Context and Human Oversightย
Human oversight is another area where many enterprises remain underprepared. Effective oversight requires more than simply placing a human approver into the workflow. Operators need contextual visibility into which agents carry the highest risk, what systems they can access and when intervention is necessary. Real-time alerting and behavioural analytics help security teams identify high-risk actions before they escalate into operational or compliance incidents.
Logging obligations under the Act will also place pressure on organisations that lack mature monitoring infrastructure. Article 12 requires automatic and tamper-evident logging capable of supporting investigations and regulatory scrutiny. For agentic AI, that means capturing API requests, responses, authentication context, behavioural anomalies and interaction histories across the full stack.

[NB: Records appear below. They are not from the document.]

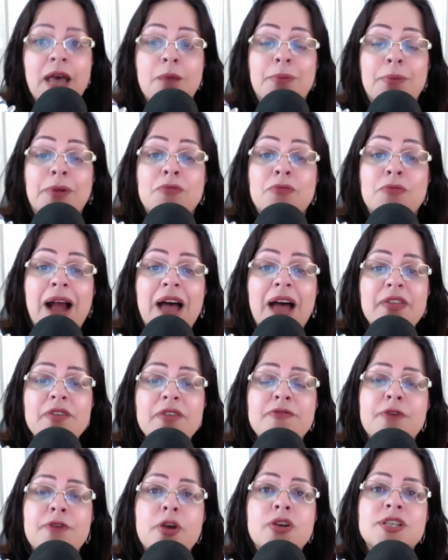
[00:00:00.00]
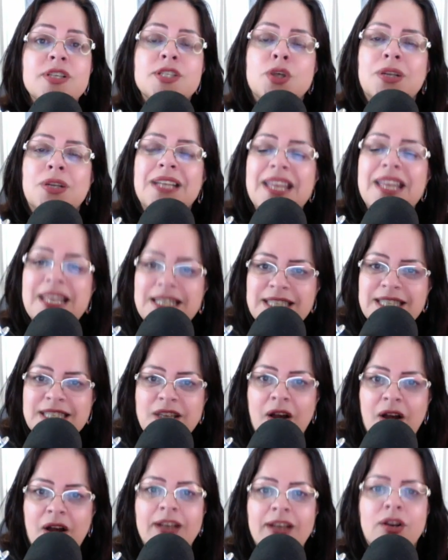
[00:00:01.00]
but rather focus on
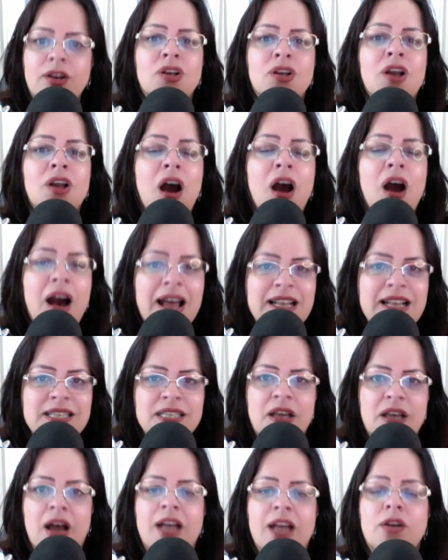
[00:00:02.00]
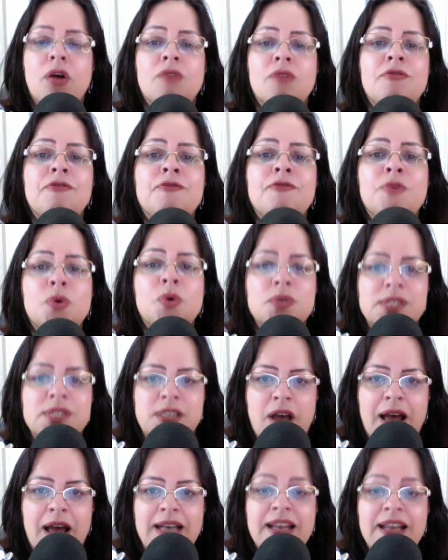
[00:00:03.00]
insight, on hindsight, on foresight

The compliance challenge becomes even more complex in multi-agent architectures. Recitals 99 and 100 of the Act address AI systems that interact with other AI systems. Organisations therefore need traceability across the full chain of agent activity, including which agent initiated a workflow, which APIs were invoked and how decisions propagated across connected systems.
The Time to Act Is Now
Security leaders should act now rather than waiting for enforcement deadlines to approach. The first step is identifying every AI agent, MCP server and API connection operating across the organisation, including shadow AI deployments outside formal governance processes. Organisations should then classify high-risk systems, implement continuous monitoring and logging, test oversight procedures and validate incident reporting processes against the timelines required by the Act.
The EU AI Act is reshaping enterprise security because it focuses on governing AI behaviour as much as AI capability. APIs are now central to how enterprise AI systems operate, making API and agentic security essential to compliance strategy. Organisations that can demonstrate visibility, monitoring and governance across the Agentic Security Graph will be in a far stronger position as enforcement accelerates across Europe in 2026.